Don’t be confused, the importance of crawling is huge. The crawling phase is incredible and means a lot for babies’ progress, but it is an individual phase. Some babies never do it, and it is totally normal!
Can babies walk before they crawl? Sure, they can! If other physical growing milestones are met, babies don’t need to crawl to develop normally. Babies can explore their surroundings and strengthen their bodies enough to learn to stay on their feet and make first steps, so crawling isn’t necessary.
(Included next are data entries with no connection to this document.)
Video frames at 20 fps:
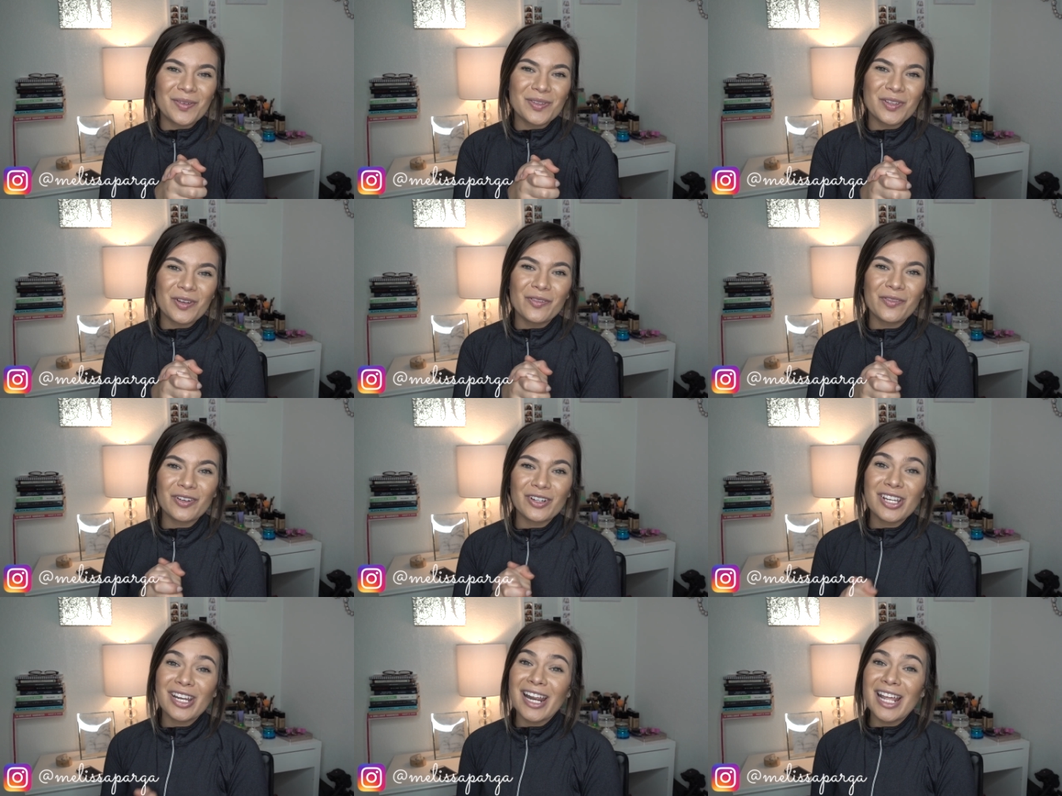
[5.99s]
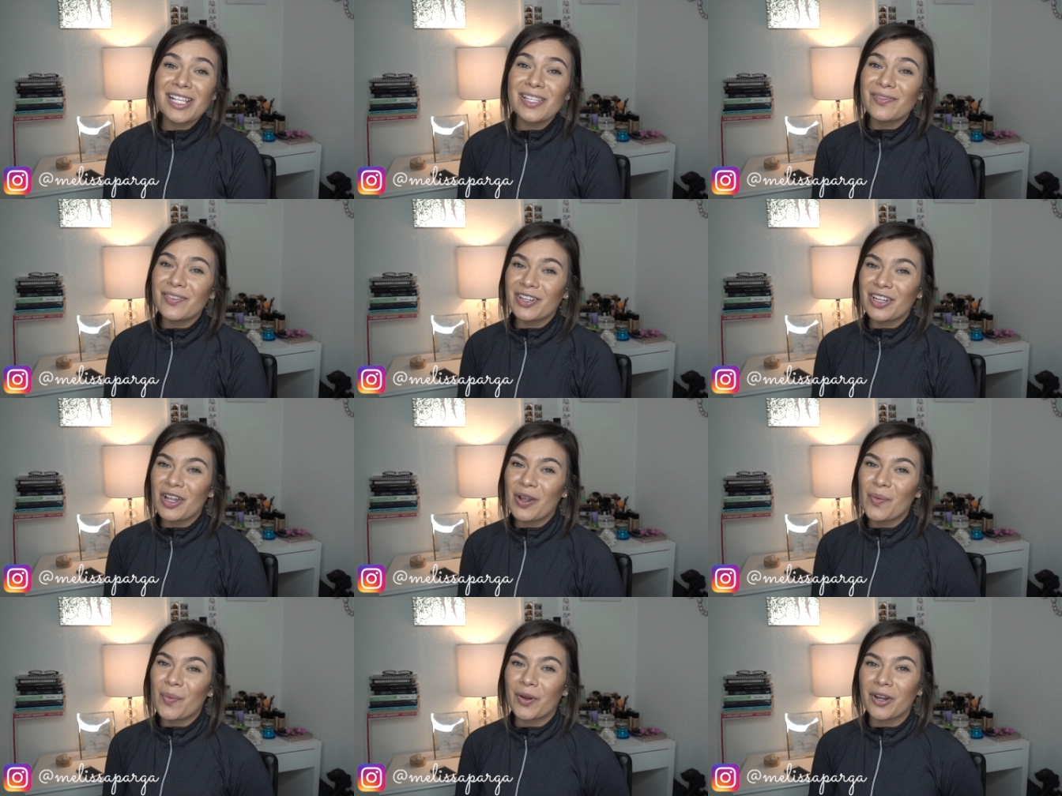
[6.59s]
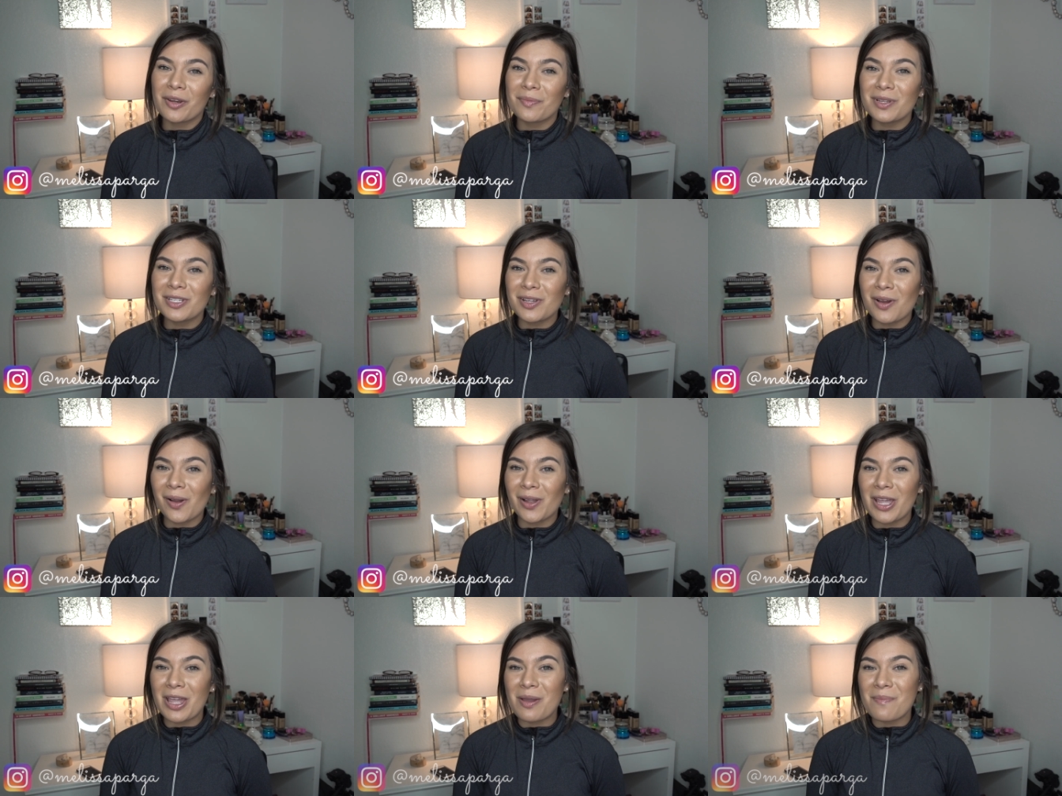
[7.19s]
So for today's video, we're going to be
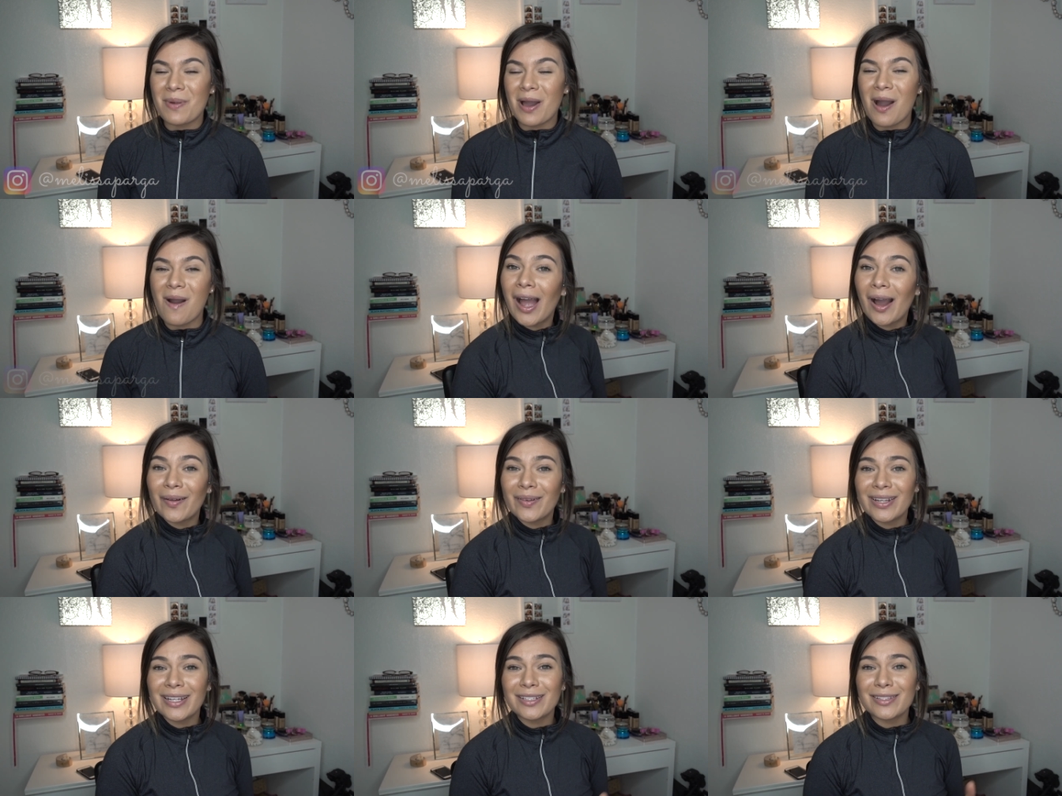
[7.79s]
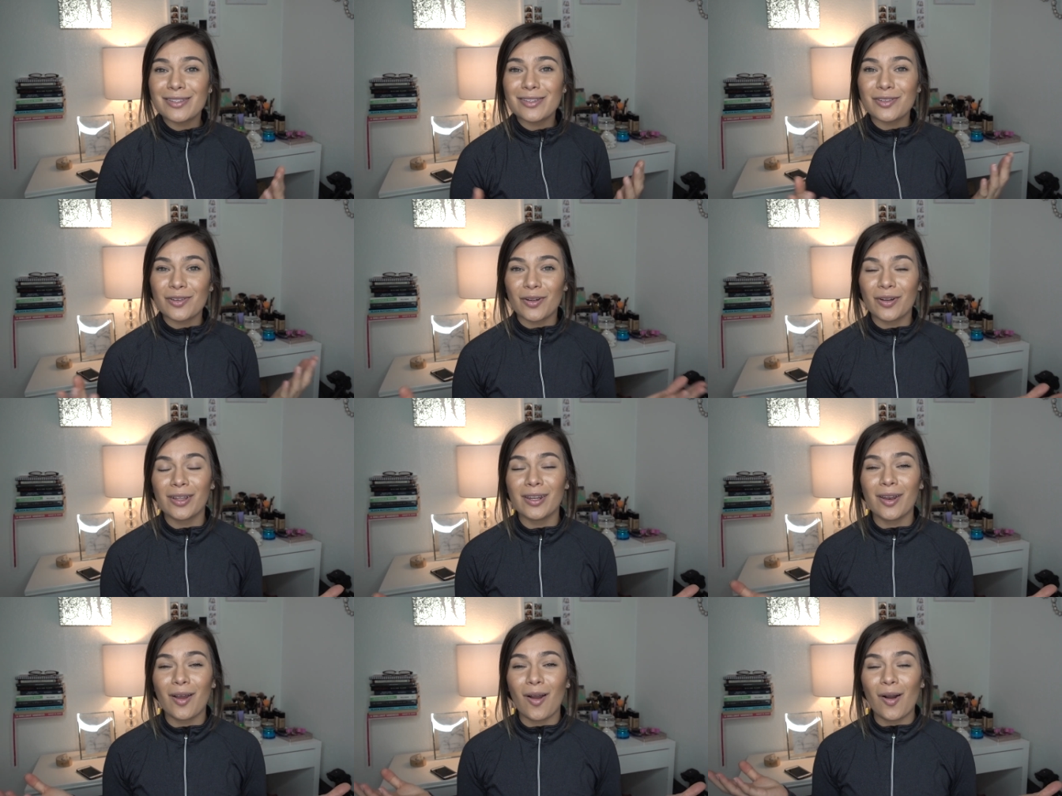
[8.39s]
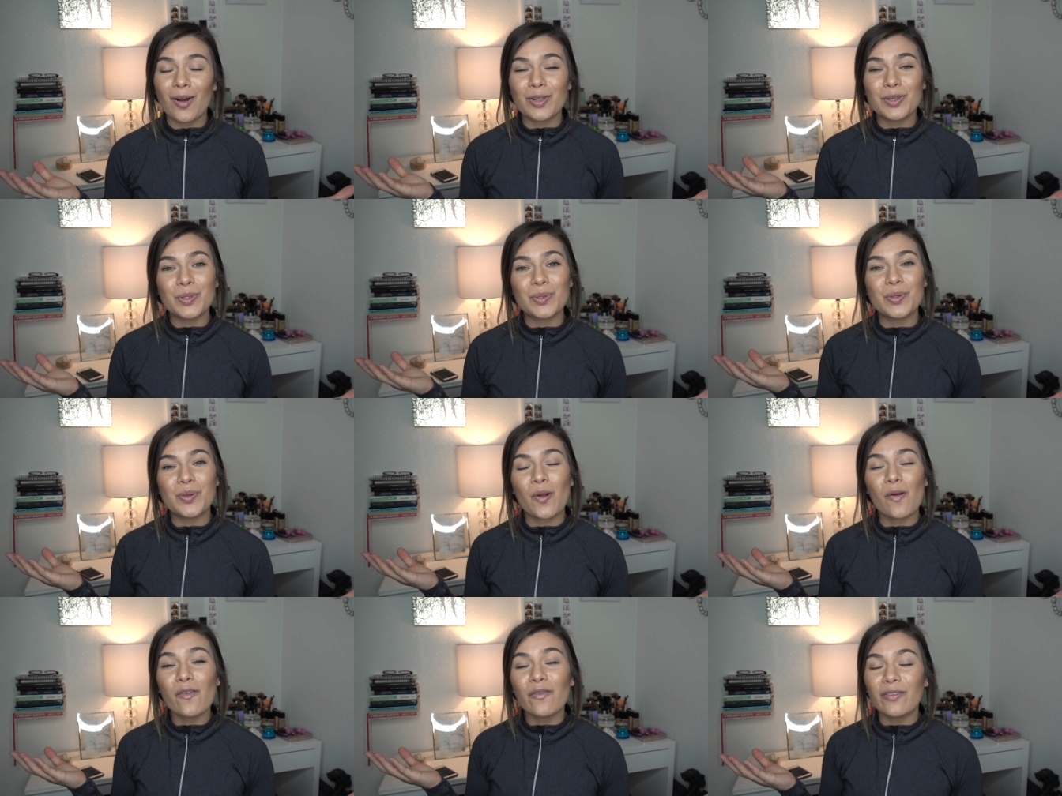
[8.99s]
talking about how to get started onto
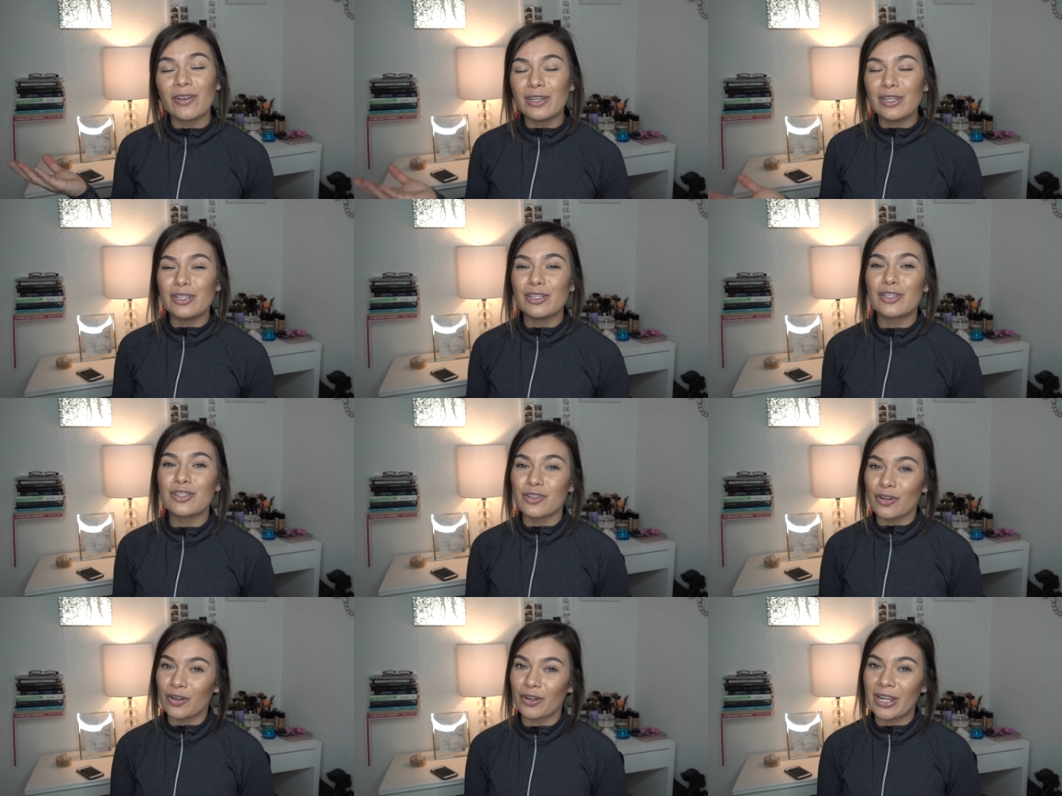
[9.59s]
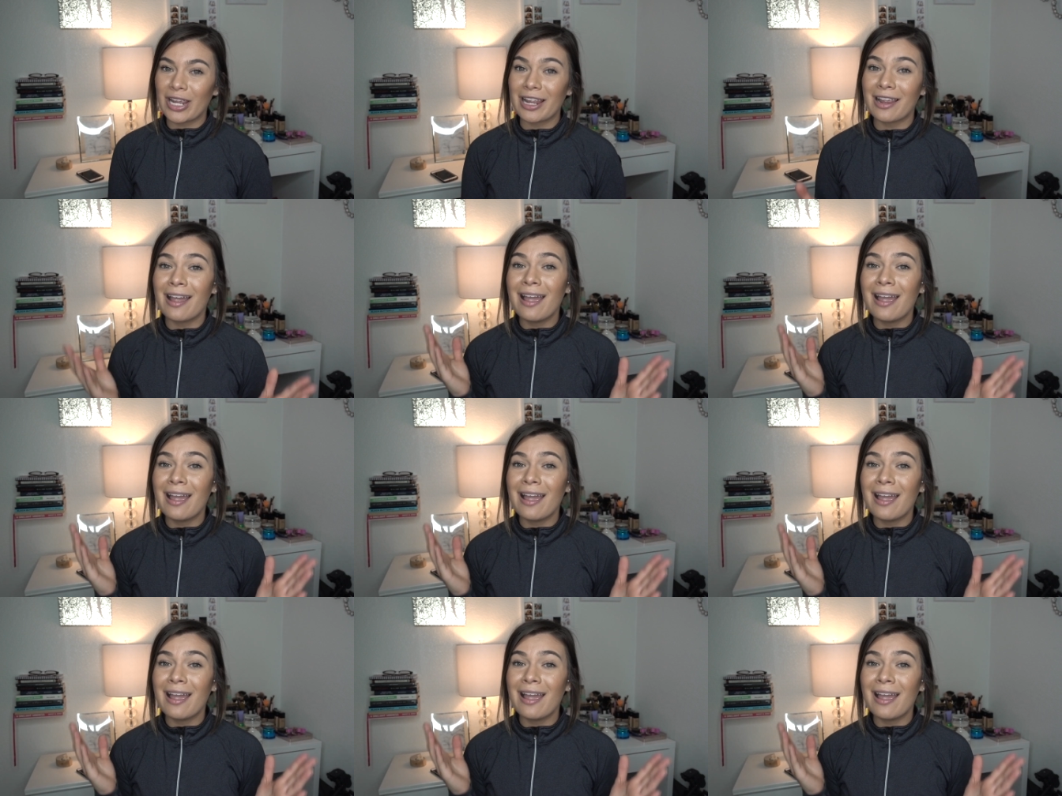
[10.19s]
your fitness journey.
In the past, people expected babies who skipped crawling to be excellent athletes in the future. Others were focused on future potential developmental issues. Neither is true.
However, if a baby skips crawling, it isn’t a sign of developmental disabilities. It is completely fine that the baby doesn’t crawl on the knees, but makes moves differently. Maybe your child prefers moving on the buttocks or is ready to go straight to walking!
But, you should visit a doctor if the baby doesn’t crawl and doesn’t move limbs when you touch them. Also, if the baby only moves its body weight to one side or has low energy, visit a doctor immediately.
Babies with cerebral paralysis or autism may crawl asymmetrically, but it isn’t a rule. Also, some parents worry when their children suddenly change the way they crawl. In most cases, it is just a sign that the baby is improving her gross and fine motor skills.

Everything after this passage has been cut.